Thirty years on, Barack Obama confronts the ongoing challenges that Afghanistan and Iran pose for American foreign policy, as well as a dependence upon foreign oil that has compromised America’s national security and its economic competitiveness. The costs of the Bush administration’s wars in Iraq and Afghanistan have become a crippling burden for the United States and have contributed to the increasing skepticism about the long-term viability of the dollar. Like Jimmy Carter, Obama’s success will be measured by his success in overcoming the failures of his predecessors and the crisis of legitimacy that has followed upon the military misadventures and economic disarray that he has inherited from the Bush administration. And like Carter, Obama is perceived as an outsider to the sub-culture of Washington which has a vested interest in maintaining the “false claims and evasiveness and politics as usual.” However, in 2009 the pace of American decline has accelerated amidst the rise of alternative centers of power in the international system, and the failure of Wall Street and its acolytes to recognize the difference between self-indulgence and self-destruction has done little to reassure anyone about the quality of American leadership of the international economy.

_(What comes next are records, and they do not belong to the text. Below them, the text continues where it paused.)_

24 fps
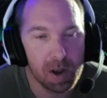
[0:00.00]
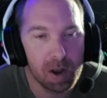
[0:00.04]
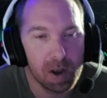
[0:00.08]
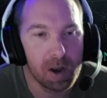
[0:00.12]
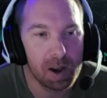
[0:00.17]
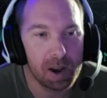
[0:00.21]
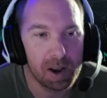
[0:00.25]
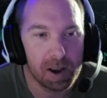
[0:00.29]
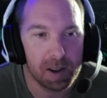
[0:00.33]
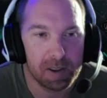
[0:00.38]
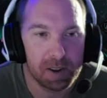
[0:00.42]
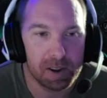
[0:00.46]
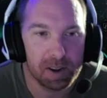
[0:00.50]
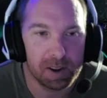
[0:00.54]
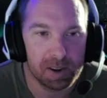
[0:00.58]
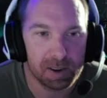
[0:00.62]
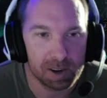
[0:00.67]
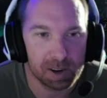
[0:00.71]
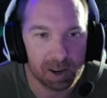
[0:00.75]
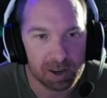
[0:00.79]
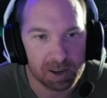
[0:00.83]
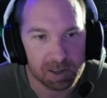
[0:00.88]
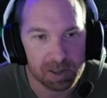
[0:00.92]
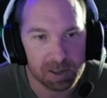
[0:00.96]
And then,
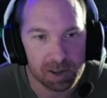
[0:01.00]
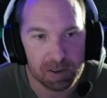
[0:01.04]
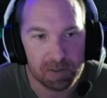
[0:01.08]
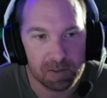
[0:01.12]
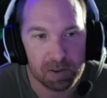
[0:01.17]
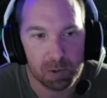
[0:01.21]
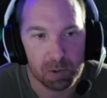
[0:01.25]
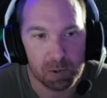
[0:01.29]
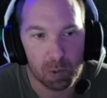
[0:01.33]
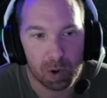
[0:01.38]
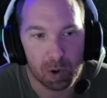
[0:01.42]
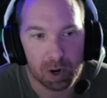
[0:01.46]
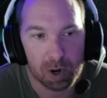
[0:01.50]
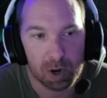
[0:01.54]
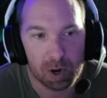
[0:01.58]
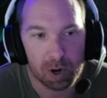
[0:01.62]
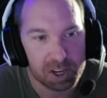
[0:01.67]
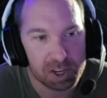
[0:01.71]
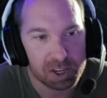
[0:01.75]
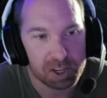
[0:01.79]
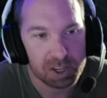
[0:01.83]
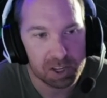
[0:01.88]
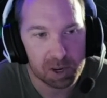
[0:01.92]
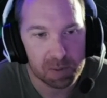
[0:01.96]
like I said, if you want to
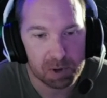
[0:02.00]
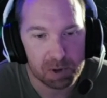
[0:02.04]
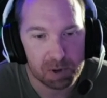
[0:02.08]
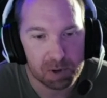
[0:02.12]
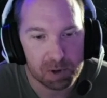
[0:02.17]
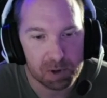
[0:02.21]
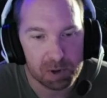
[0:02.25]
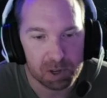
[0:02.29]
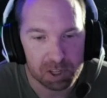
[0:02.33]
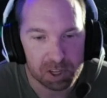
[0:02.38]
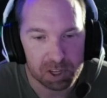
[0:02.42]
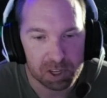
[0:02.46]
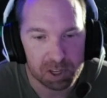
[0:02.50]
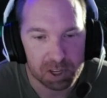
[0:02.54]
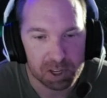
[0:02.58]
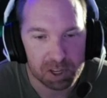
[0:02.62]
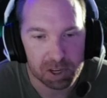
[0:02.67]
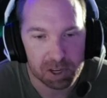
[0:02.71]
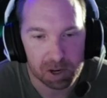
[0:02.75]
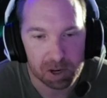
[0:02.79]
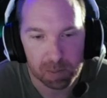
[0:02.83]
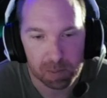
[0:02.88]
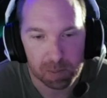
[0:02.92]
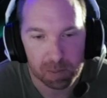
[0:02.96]
change it up, you can change it up
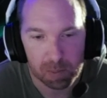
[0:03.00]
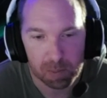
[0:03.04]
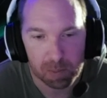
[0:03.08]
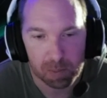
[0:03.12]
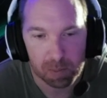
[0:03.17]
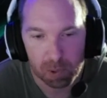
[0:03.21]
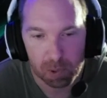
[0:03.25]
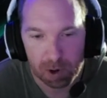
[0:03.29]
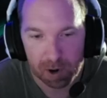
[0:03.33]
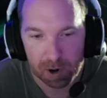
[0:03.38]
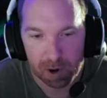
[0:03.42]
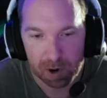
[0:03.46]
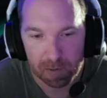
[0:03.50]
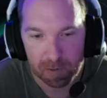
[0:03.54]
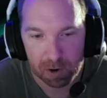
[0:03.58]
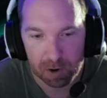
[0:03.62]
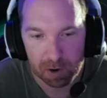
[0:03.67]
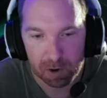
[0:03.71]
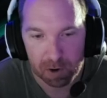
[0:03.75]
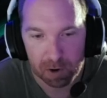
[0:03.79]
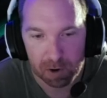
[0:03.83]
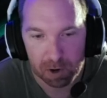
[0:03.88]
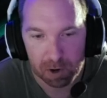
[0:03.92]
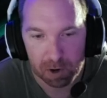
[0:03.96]
whenever you want. Just
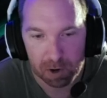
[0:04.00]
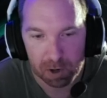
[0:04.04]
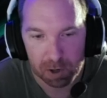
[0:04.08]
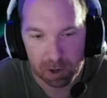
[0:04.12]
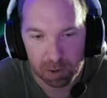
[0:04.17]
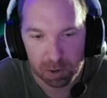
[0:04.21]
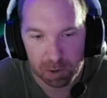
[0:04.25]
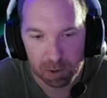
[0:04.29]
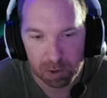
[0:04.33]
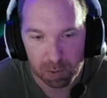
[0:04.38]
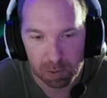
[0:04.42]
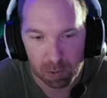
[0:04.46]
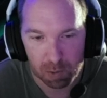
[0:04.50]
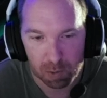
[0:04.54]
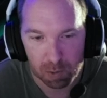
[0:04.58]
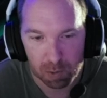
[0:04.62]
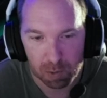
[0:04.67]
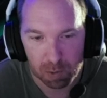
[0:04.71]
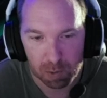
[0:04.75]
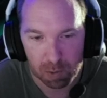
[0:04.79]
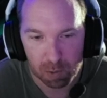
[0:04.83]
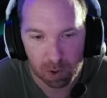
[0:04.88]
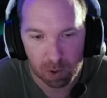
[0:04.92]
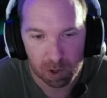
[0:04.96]
reset
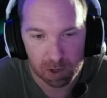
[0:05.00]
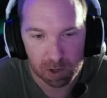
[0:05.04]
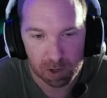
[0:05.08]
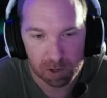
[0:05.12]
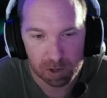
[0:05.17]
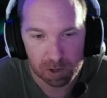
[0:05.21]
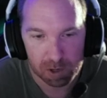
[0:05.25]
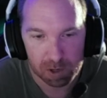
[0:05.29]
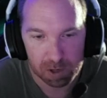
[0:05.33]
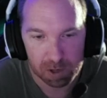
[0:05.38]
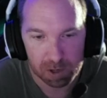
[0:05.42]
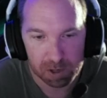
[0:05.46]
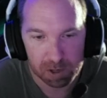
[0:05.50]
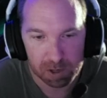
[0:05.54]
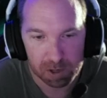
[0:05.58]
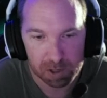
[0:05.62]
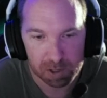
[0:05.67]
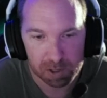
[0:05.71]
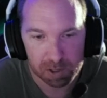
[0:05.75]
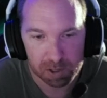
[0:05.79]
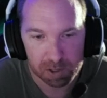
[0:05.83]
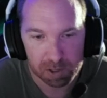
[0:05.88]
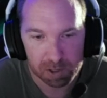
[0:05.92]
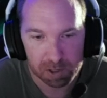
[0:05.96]
everything.
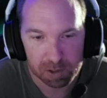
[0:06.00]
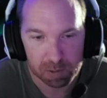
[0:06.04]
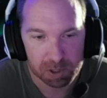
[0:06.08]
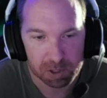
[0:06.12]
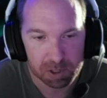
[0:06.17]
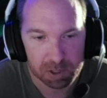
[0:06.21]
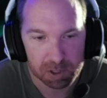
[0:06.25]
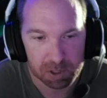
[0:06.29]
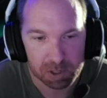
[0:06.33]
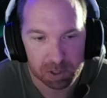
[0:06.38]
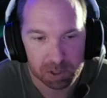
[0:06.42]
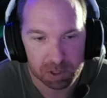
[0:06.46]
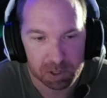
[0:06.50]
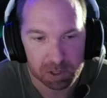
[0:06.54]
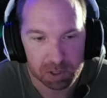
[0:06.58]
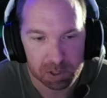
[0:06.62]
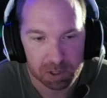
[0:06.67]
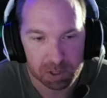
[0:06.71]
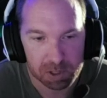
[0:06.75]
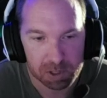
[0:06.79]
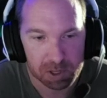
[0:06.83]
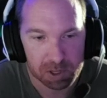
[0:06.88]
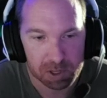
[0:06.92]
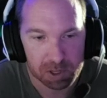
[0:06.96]
Or you can
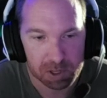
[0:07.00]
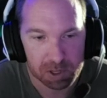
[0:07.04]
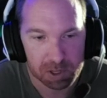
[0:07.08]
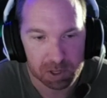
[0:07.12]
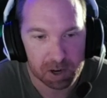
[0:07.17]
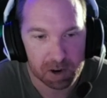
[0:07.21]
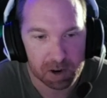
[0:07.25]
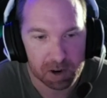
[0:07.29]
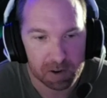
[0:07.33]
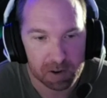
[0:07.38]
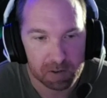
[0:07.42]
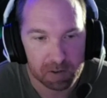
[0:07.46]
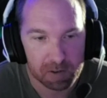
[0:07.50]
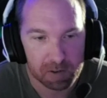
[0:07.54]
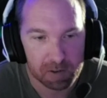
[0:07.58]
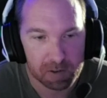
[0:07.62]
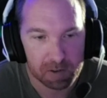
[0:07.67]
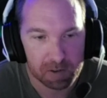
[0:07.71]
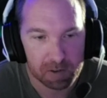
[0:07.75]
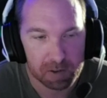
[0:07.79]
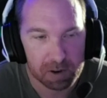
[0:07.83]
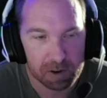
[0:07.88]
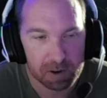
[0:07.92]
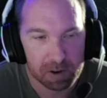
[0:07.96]
just reset
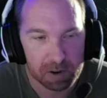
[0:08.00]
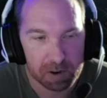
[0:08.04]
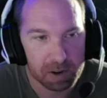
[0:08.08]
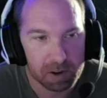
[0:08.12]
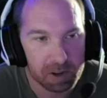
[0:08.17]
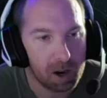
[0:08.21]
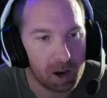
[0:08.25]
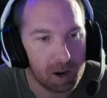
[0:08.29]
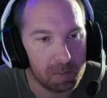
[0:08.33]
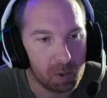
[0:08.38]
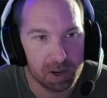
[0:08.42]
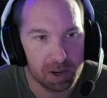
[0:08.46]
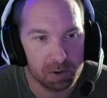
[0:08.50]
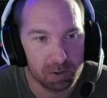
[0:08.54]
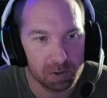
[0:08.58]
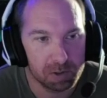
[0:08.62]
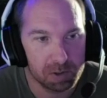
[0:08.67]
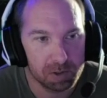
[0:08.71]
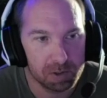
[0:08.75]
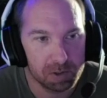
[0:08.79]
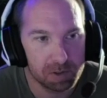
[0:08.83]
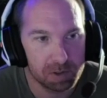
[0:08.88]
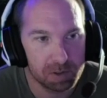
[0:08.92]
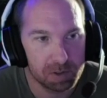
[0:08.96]
individuals
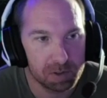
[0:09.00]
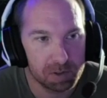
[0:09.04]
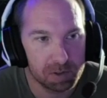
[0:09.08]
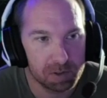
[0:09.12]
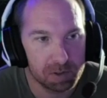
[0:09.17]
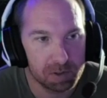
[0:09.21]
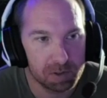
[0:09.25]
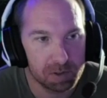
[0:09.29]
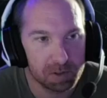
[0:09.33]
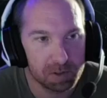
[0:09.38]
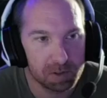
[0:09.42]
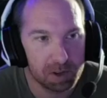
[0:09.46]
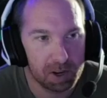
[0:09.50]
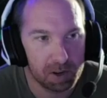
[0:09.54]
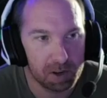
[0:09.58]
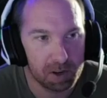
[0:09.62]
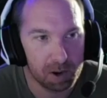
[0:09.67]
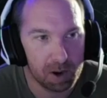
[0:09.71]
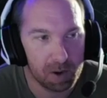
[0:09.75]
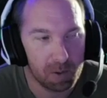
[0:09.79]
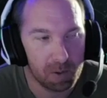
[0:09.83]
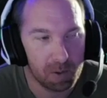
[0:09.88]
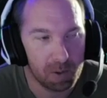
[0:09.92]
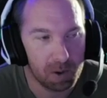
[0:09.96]
and then go
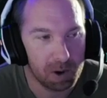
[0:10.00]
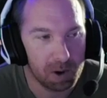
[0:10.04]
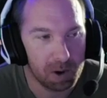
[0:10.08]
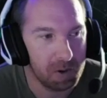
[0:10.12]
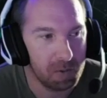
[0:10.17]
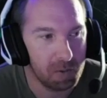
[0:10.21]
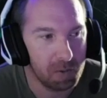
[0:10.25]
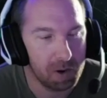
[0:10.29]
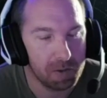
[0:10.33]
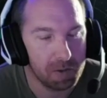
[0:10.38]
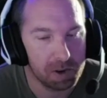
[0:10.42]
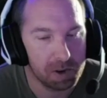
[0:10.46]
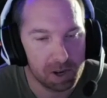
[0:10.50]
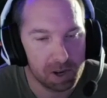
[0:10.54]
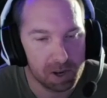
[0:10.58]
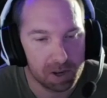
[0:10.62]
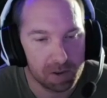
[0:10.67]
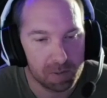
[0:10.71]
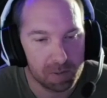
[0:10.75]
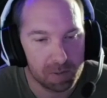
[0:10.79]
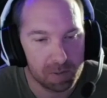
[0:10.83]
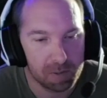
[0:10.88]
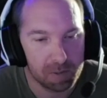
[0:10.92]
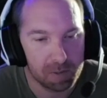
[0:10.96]
that way, whatever the case
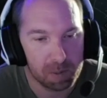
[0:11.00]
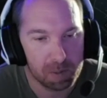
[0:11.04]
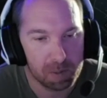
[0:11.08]
may be.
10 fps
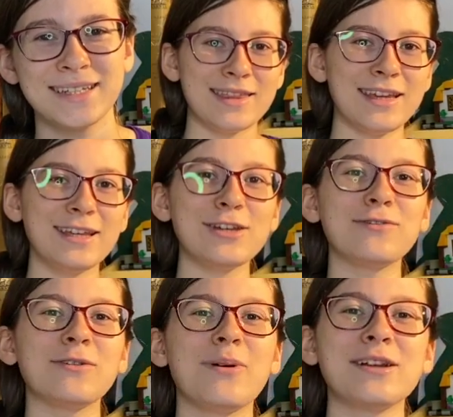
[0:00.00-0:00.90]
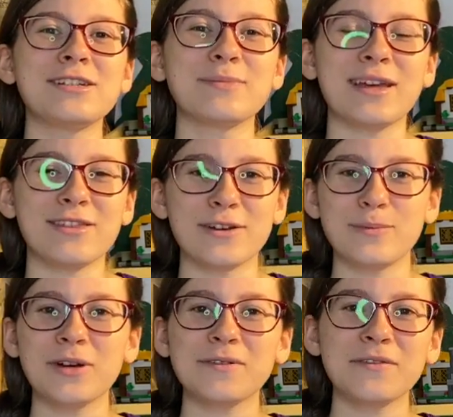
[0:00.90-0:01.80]
Thank you for watching my third
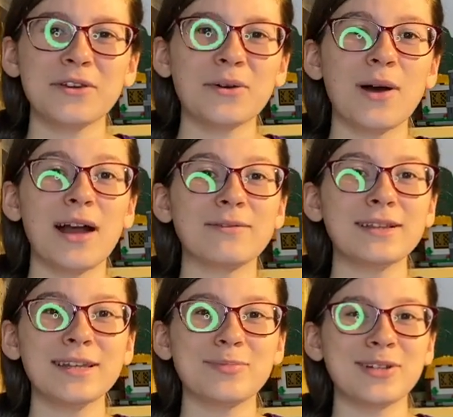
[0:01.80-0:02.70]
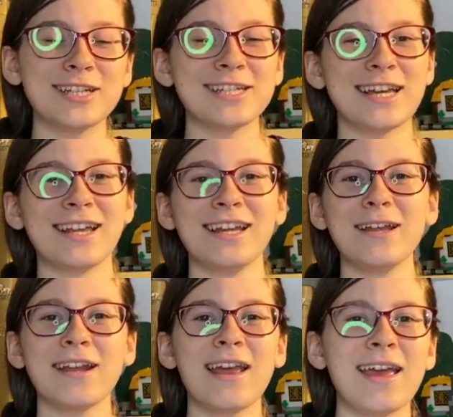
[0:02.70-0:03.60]
book review. I really appreciate
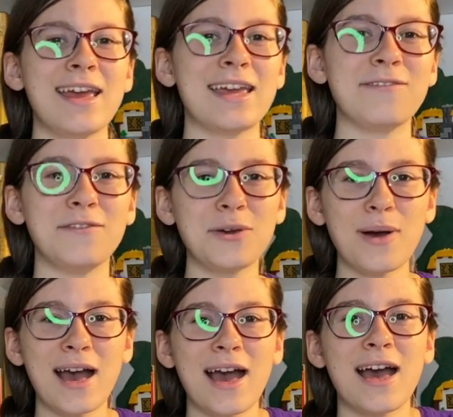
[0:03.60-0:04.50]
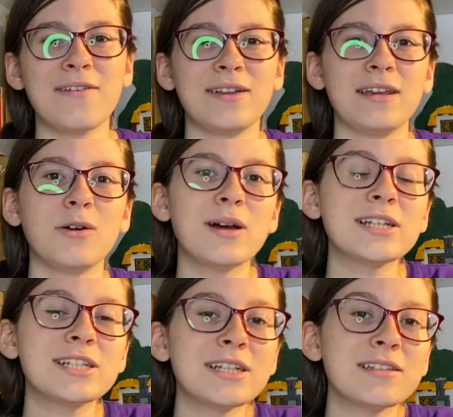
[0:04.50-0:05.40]
it. If you have any
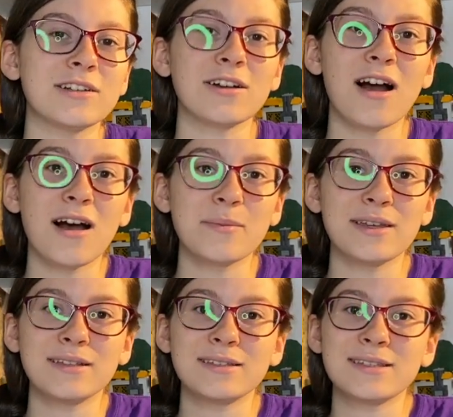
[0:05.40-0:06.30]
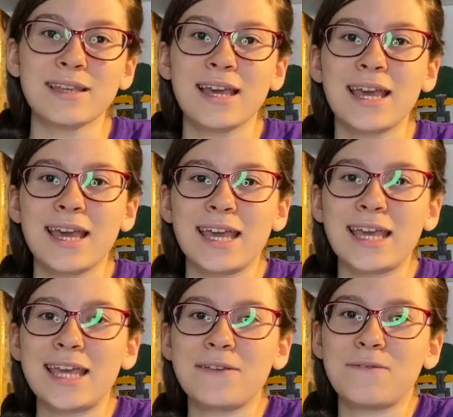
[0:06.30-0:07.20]
questions or comments,
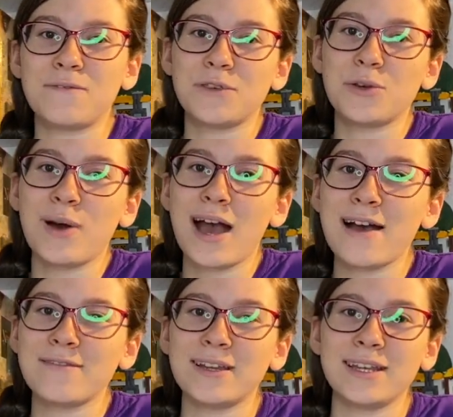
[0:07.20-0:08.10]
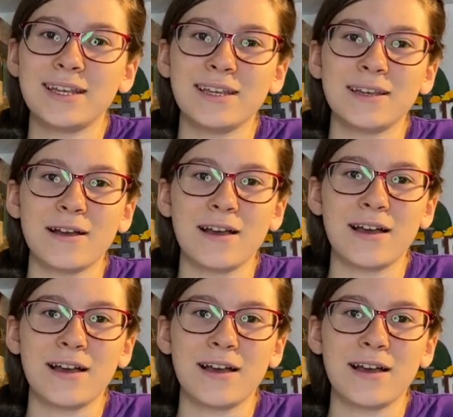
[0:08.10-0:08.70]
if you have any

In effect, the challenges to Obama should encourage him to consider the fate that befell Jimmy Carter even as the current crisis is well beyond the context of the latter’s Presidency. As he moves forward to address the long-term erosion of American power and legitimacy, Obama may find useful the recent observations of Paul Volcker who served as Chairman of the Federal Reserve Board during the Carter administration and serves an advisor to the Obama administration. In a recent interview with Der Spiegel, Volcker – in response to a question about his expectations “in the very near future” – said: “As an American, I have to be an optimist. But we have got a big challenge and we have to face up to it. And as you know, there is a lot of concern about the dysfunction of the political system.”
As Jimmy Carter’s experience revealed – even if an American President recognizes that serious change has to be undertaken, he can easily become a victim of the political dysfunction that has defined American politics in recent decades. Obama’s capacity to transcend that dysfunction will determine the course and success of his Presidency.